• _Task item_: Please retype the records below exactly as they appear, but leave out the pictures.

• _Given data_:
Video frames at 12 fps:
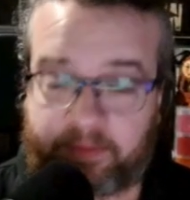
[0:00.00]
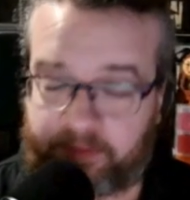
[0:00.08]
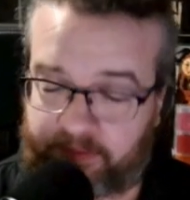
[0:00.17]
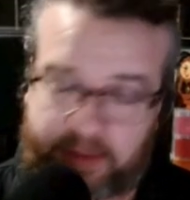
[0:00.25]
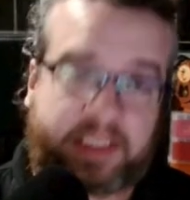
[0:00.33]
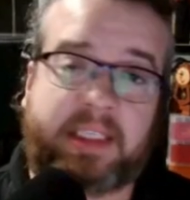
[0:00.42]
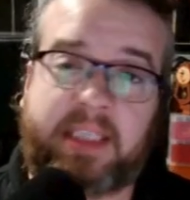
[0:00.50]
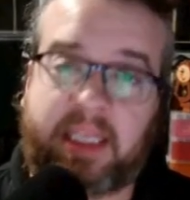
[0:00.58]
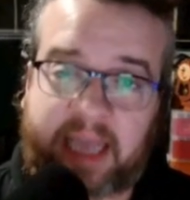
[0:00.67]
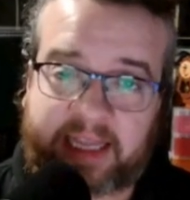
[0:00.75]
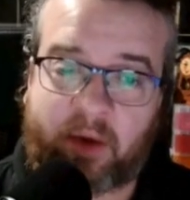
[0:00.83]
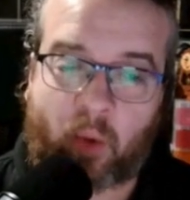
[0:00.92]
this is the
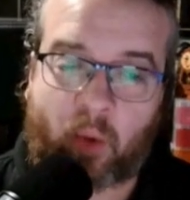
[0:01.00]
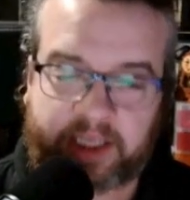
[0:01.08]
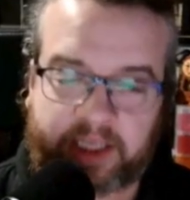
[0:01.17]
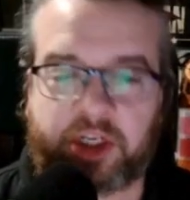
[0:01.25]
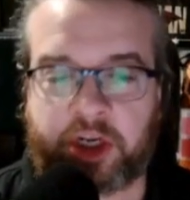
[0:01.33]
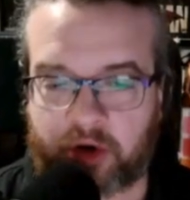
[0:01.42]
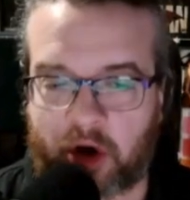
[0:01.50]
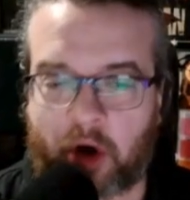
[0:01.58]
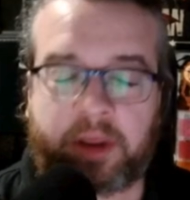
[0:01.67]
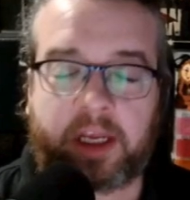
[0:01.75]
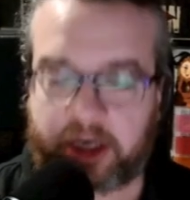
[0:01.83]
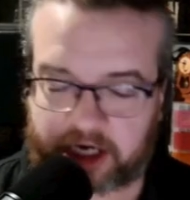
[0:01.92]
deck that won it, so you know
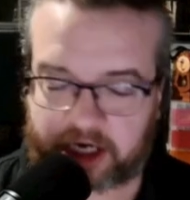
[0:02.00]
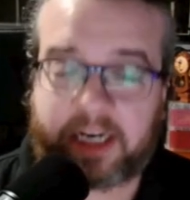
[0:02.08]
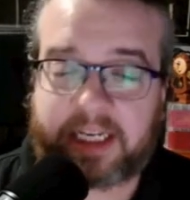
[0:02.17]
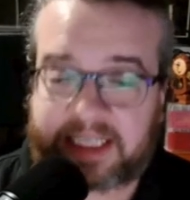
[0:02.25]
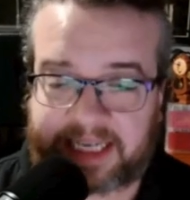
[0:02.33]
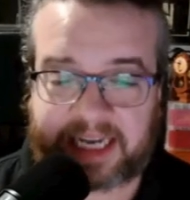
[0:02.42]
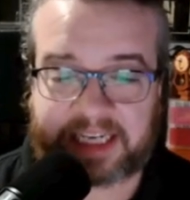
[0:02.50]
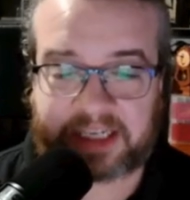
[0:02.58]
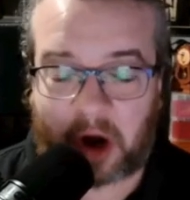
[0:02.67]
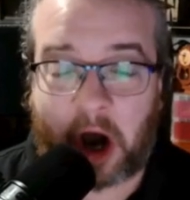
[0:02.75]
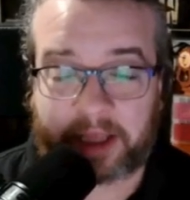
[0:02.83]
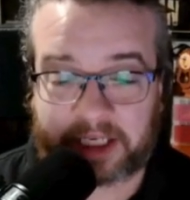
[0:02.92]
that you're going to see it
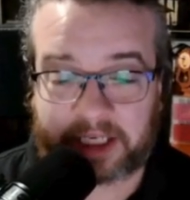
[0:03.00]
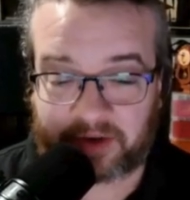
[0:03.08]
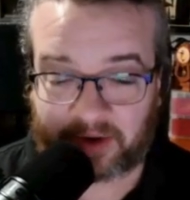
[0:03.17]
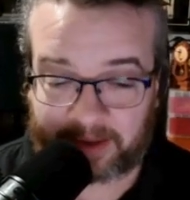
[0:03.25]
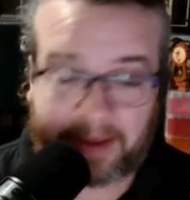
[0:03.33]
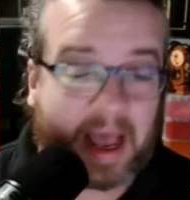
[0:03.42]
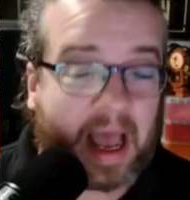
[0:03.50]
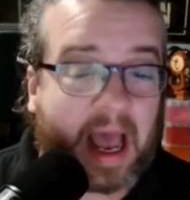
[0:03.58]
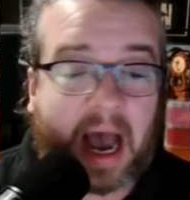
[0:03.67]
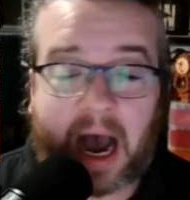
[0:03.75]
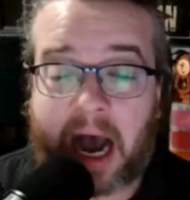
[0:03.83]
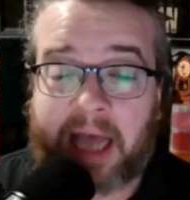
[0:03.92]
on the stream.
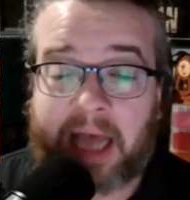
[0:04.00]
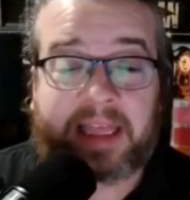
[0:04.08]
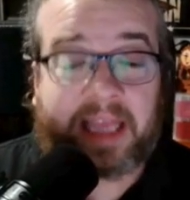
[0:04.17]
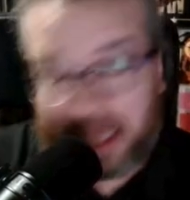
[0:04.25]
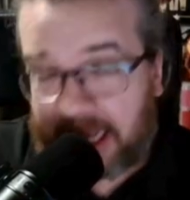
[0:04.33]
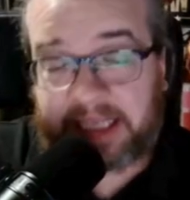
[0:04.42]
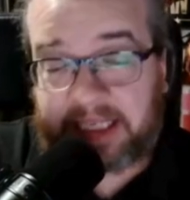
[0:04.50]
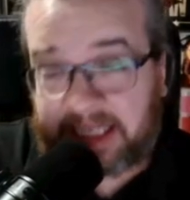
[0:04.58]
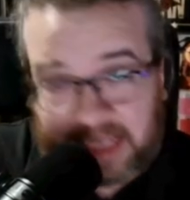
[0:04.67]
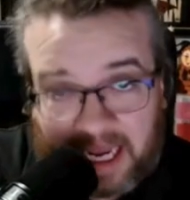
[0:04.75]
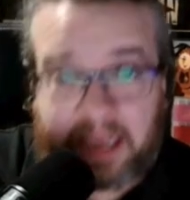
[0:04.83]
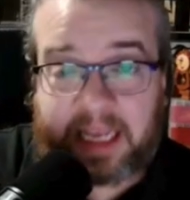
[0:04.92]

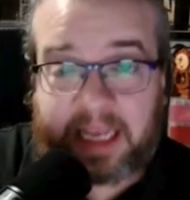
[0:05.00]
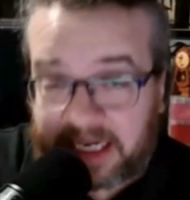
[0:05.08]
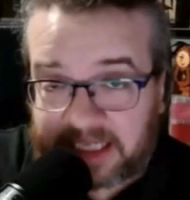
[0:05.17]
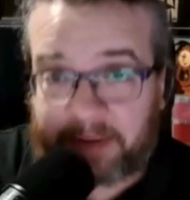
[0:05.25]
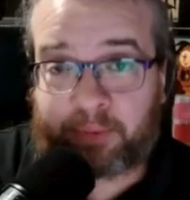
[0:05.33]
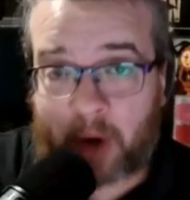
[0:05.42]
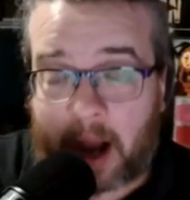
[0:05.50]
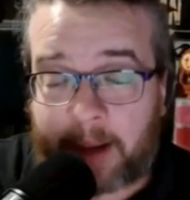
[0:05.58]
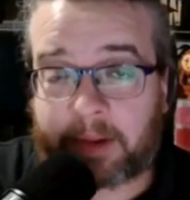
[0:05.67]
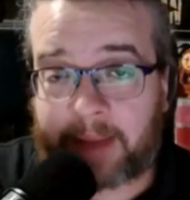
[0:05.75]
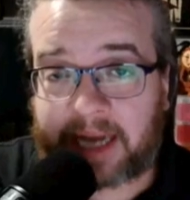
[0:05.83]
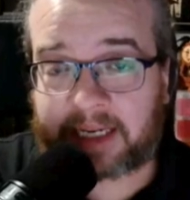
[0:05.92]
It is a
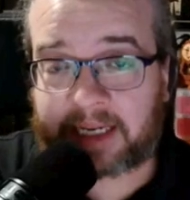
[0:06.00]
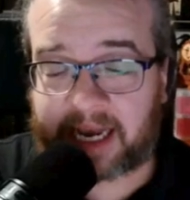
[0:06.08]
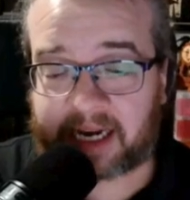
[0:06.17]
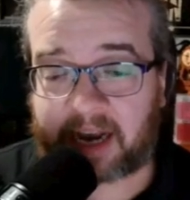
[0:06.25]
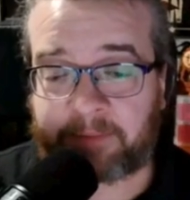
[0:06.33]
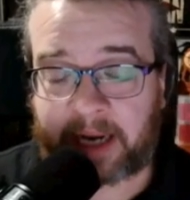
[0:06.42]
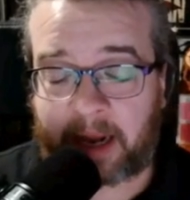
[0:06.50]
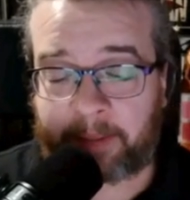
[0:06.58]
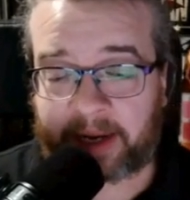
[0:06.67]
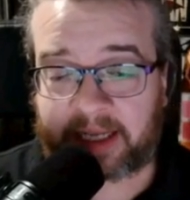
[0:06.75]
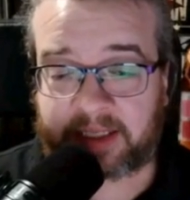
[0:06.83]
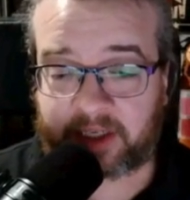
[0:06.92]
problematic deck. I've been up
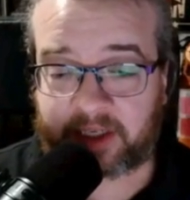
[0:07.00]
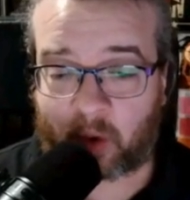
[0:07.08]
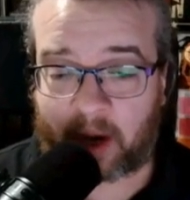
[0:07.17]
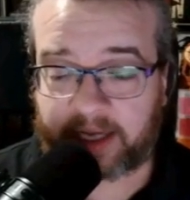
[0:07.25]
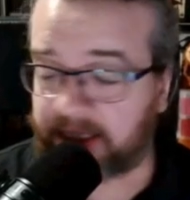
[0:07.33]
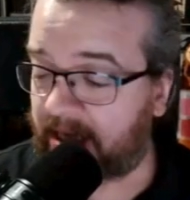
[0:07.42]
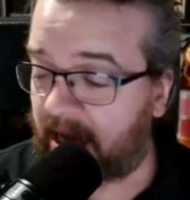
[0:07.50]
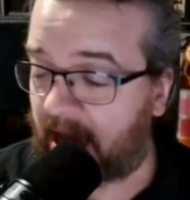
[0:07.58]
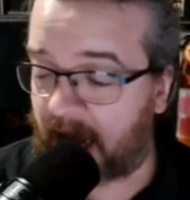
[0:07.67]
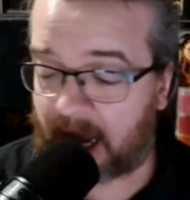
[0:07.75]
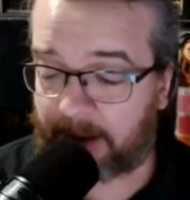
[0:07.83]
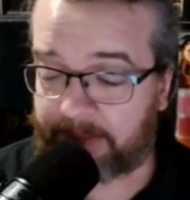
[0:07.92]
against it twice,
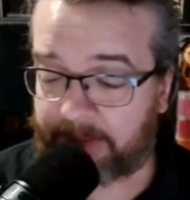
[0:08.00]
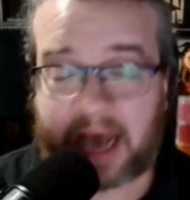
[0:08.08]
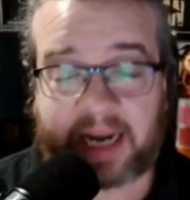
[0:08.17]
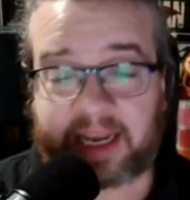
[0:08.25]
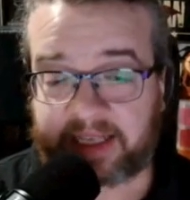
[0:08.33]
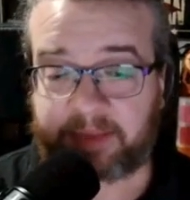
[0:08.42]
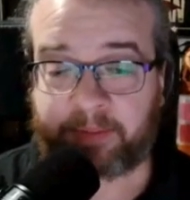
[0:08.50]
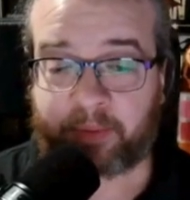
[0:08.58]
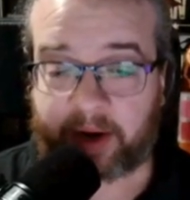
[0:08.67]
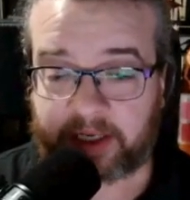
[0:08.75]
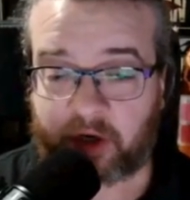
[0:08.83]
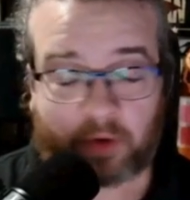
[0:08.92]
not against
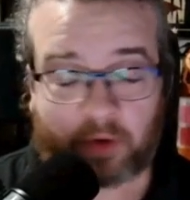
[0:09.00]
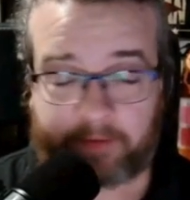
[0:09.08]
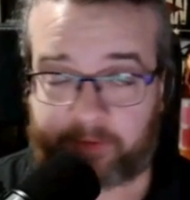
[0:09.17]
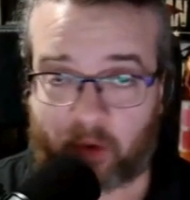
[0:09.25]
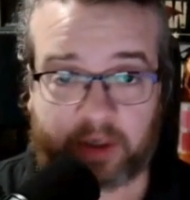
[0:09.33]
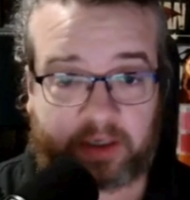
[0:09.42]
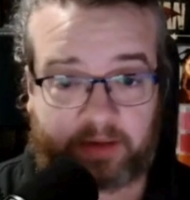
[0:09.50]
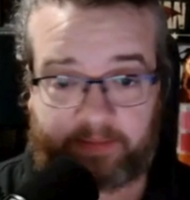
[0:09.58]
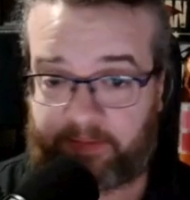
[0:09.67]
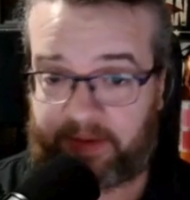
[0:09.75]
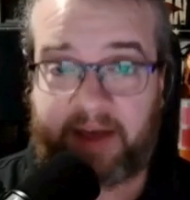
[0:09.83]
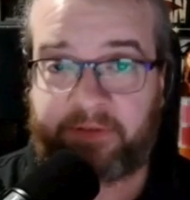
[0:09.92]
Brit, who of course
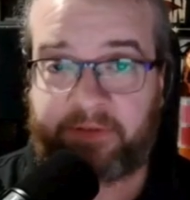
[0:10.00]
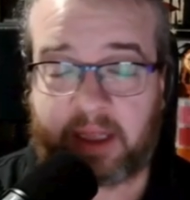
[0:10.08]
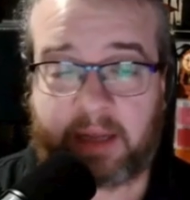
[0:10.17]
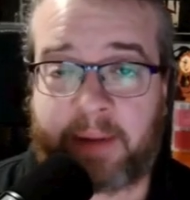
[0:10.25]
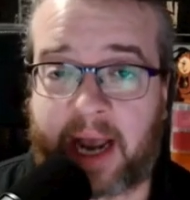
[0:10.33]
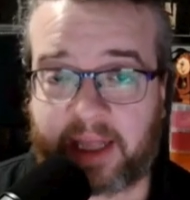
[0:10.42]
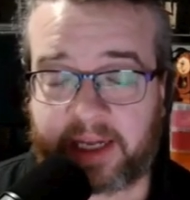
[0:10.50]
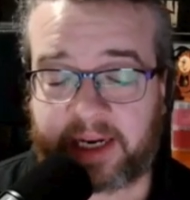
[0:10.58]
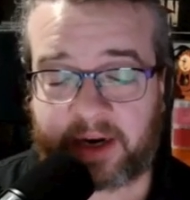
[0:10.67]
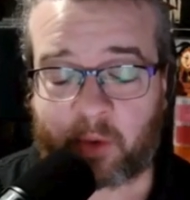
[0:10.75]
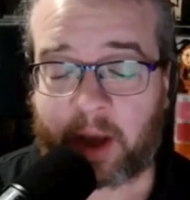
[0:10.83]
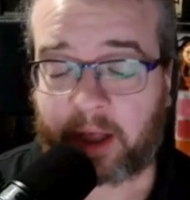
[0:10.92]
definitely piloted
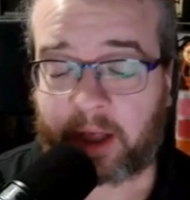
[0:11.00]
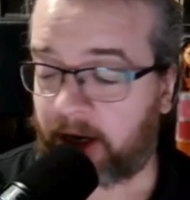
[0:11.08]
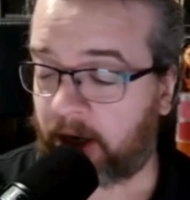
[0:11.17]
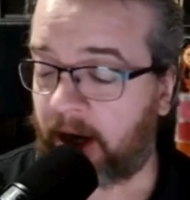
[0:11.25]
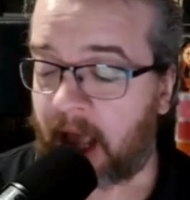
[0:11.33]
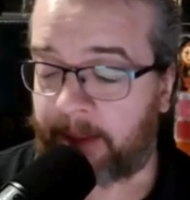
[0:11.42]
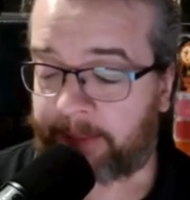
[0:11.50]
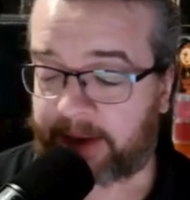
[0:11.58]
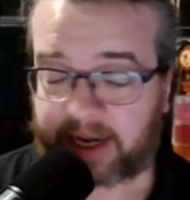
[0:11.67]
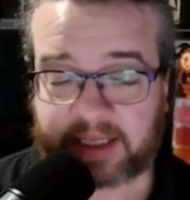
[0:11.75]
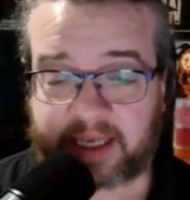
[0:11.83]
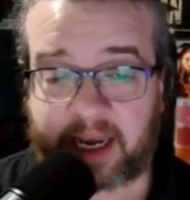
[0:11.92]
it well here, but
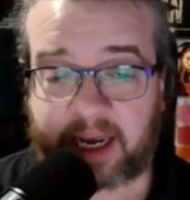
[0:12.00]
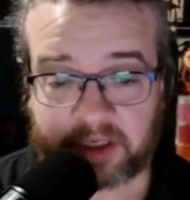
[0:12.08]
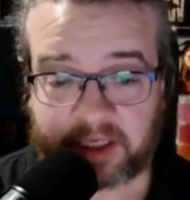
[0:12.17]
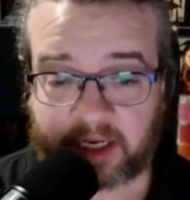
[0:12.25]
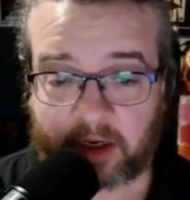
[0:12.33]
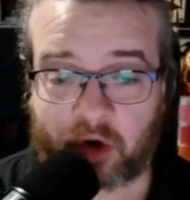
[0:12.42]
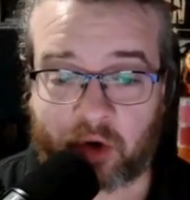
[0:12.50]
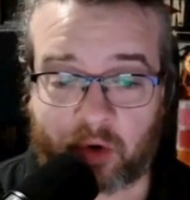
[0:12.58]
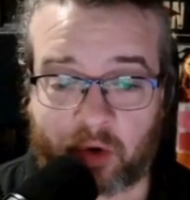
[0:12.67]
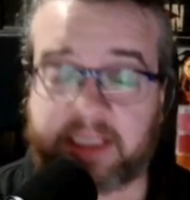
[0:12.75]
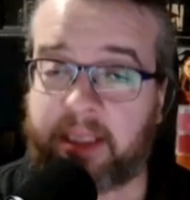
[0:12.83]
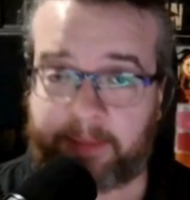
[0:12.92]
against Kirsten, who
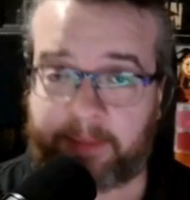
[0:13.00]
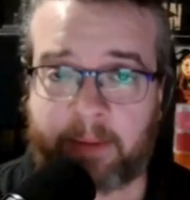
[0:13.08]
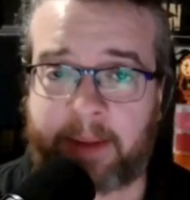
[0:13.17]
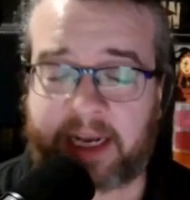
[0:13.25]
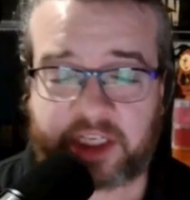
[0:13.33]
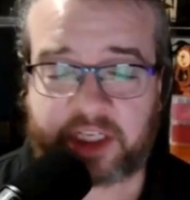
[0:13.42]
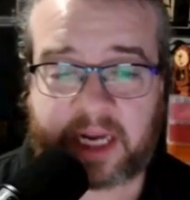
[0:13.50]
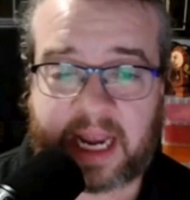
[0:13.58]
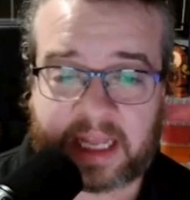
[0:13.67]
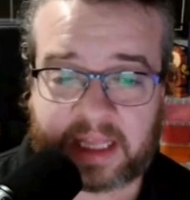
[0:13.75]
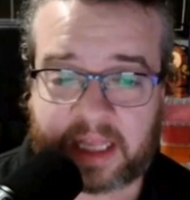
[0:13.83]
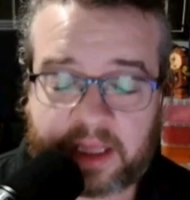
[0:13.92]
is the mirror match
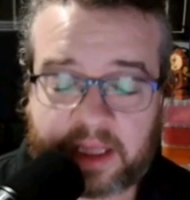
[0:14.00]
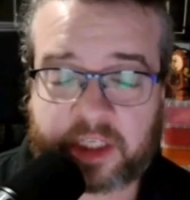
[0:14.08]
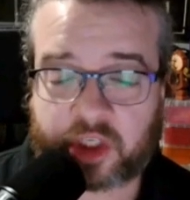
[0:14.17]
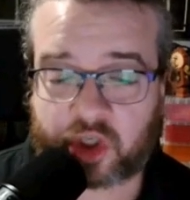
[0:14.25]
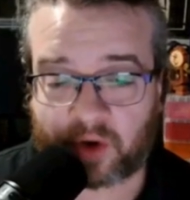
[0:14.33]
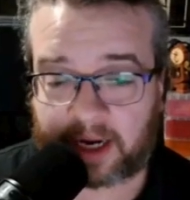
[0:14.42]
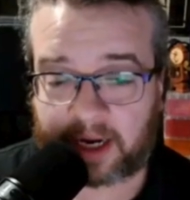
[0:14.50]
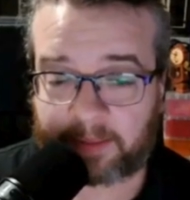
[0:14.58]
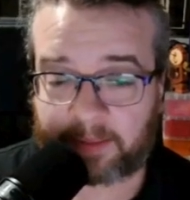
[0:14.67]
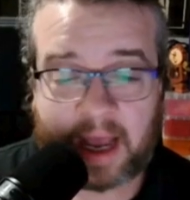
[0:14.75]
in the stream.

• _Worked solution_:
Video frames at 12 fps:
[0:00.00]
[0:00.08]
[0:00.17]
[0:00.25]
[0:00.33]
[0:00.42]
[0:00.50]
[0:00.58]
[0:00.67]
[0:00.75]
[0:00.83]
[0:00.92]
this is the
[0:01.00]
[0:01.08]
[0:01.17]
[0:01.25]
[0:01.33]
[0:01.42]
[0:01.50]
[0:01.58]
[0:01.67]
[0:01.75]
[0:01.83]
[0:01.92]
deck that won it, so you know
[0:02.00]
[0:02.08]
[0:02.17]
[0:02.25]
[0:02.33]
[0:02.42]
[0:02.50]
[0:02.58]
[0:02.67]
[0:02.75]
[0:02.83]
[0:02.92]
that you're going to see it
[0:03.00]
[0:03.08]
[0:03.17]
[0:03.25]
[0:03.33]
[0:03.42]
[0:03.50]
[0:03.58]
[0:03.67]
[0:03.75]
[0:03.83]
[0:03.92]
on the stream.
[0:04.00]
[0:04.08]
[0:04.17]
[0:04.25]
[0:04.33]
[0:04.42]
[0:04.50]
[0:04.58]
[0:04.67]
[0:04.75]
[0:04.83]
[0:04.92]

[0:05.00]
[0:05.08]
[0:05.17]
[0:05.25]
[0:05.33]
[0:05.42]
[0:05.50]
[0:05.58]
[0:05.67]
[0:05.75]
[0:05.83]
[0:05.92]
It is a
[0:06.00]
[0:06.08]
[0:06.17]
[0:06.25]
[0:06.33]
[0:06.42]
[0:06.50]
[0:06.58]
[0:06.67]
[0:06.75]
[0:06.83]
[0:06.92]
problematic deck. I've been up
[0:07.00]
[0:07.08]
[0:07.17]
[0:07.25]
[0:07.33]
[0:07.42]
[0:07.50]
[0:07.58]
[0:07.67]
[0:07.75]
[0:07.83]
[0:07.92]
against it twice,
[0:08.00]
[0:08.08]
[0:08.17]
[0:08.25]
[0:08.33]
[0:08.42]
[0:08.50]
[0:08.58]
[0:08.67]
[0:08.75]
[0:08.83]
[0:08.92]
not against
[0:09.00]
[0:09.08]
[0:09.17]
[0:09.25]
[0:09.33]
[0:09.42]
[0:09.50]
[0:09.58]
[0:09.67]
[0:09.75]
[0:09.83]
[0:09.92]
Brit, who of course
[0:10.00]
[0:10.08]
[0:10.17]
[0:10.25]
[0:10.33]
[0:10.42]
[0:10.50]
[0:10.58]
[0:10.67]
[0:10.75]
[0:10.83]
[0:10.92]
definitely piloted
[0:11.00]
[0:11.08]
[0:11.17]
[0:11.25]
[0:11.33]
[0:11.42]
[0:11.50]
[0:11.58]
[0:11.67]
[0:11.75]
[0:11.83]
[0:11.92]
it well here, but
[0:12.00]
[0:12.08]
[0:12.17]
[0:12.25]
[0:12.33]
[0:12.42]
[0:12.50]
[0:12.58]
[0:12.67]
[0:12.75]
[0:12.83]
[0:12.92]
against Kirsten, who
[0:13.00]
[0:13.08]
[0:13.17]
[0:13.25]
[0:13.33]
[0:13.42]
[0:13.50]
[0:13.58]
[0:13.67]
[0:13.75]
[0:13.83]
[0:13.92]
is the mirror match
[0:14.00]
[0:14.08]
[0:14.17]
[0:14.25]
[0:14.33]
[0:14.42]
[0:14.50]
[0:14.58]
[0:14.67]
[0:14.75]
in the stream.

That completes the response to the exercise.